▶ _Task_: Produce a faithful copy of the data, one that leaves out the pictures.

▶ _Dataset records_:
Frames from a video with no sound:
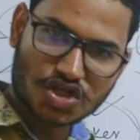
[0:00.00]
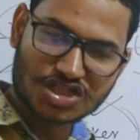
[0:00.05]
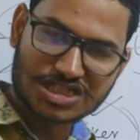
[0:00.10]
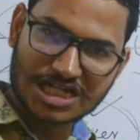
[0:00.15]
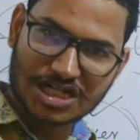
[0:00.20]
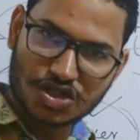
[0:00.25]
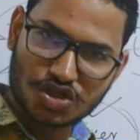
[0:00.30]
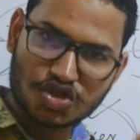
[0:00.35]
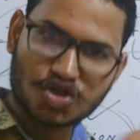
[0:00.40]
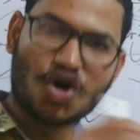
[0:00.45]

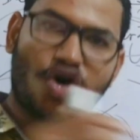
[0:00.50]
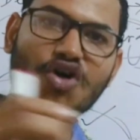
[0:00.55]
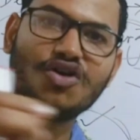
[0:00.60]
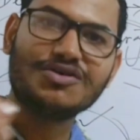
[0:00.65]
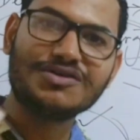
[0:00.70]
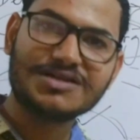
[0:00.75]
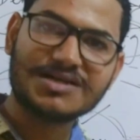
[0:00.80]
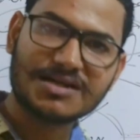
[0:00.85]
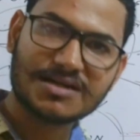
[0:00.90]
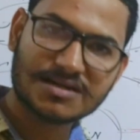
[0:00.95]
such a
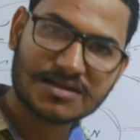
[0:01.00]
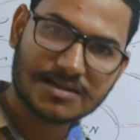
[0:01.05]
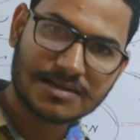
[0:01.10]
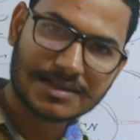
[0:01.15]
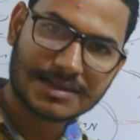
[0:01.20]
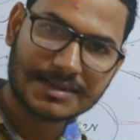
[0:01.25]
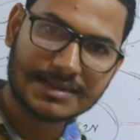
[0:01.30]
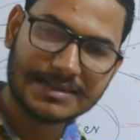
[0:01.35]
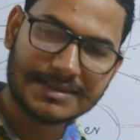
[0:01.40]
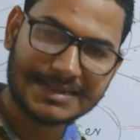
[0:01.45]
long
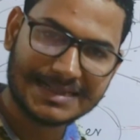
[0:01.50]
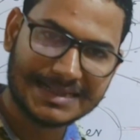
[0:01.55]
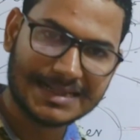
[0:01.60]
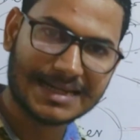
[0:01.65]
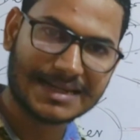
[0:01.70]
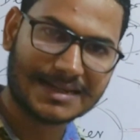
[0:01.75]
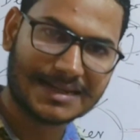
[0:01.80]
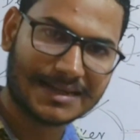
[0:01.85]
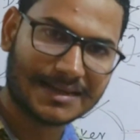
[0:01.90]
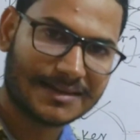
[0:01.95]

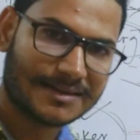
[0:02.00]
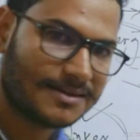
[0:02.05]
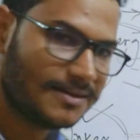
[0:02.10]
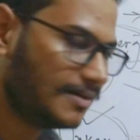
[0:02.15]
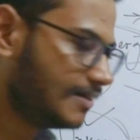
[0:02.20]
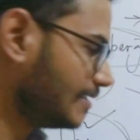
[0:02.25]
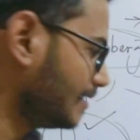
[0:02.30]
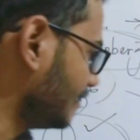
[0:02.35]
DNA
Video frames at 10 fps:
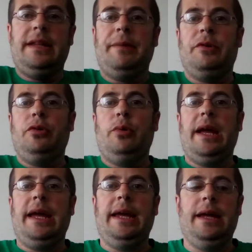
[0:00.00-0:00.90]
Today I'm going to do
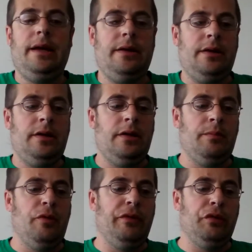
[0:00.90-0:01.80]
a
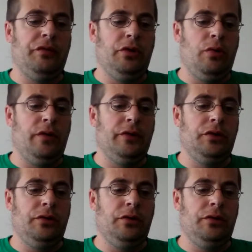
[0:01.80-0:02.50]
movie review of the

▶ _Result of this task_:
Frames from a video with no sound:
[0:00.00]
[0:00.05]
[0:00.10]
[0:00.15]
[0:00.20]
[0:00.25]
[0:00.30]
[0:00.35]
[0:00.40]
[0:00.45]

[0:00.50]
[0:00.55]
[0:00.60]
[0:00.65]
[0:00.70]
[0:00.75]
[0:00.80]
[0:00.85]
[0:00.90]
[0:00.95]
such a
[0:01.00]
[0:01.05]
[0:01.10]
[0:01.15]
[0:01.20]
[0:01.25]
[0:01.30]
[0:01.35]
[0:01.40]
[0:01.45]
long
[0:01.50]
[0:01.55]
[0:01.60]
[0:01.65]
[0:01.70]
[0:01.75]
[0:01.80]
[0:01.85]
[0:01.90]
[0:01.95]

[0:02.00]
[0:02.05]
[0:02.10]
[0:02.15]
[0:02.20]
[0:02.25]
[0:02.30]
[0:02.35]
DNA
Video frames at 10 fps:
[0:00.00-0:00.90]
Today I'm going to do
[0:00.90-0:01.80]
a
[0:01.80-0:02.50]
movie review of the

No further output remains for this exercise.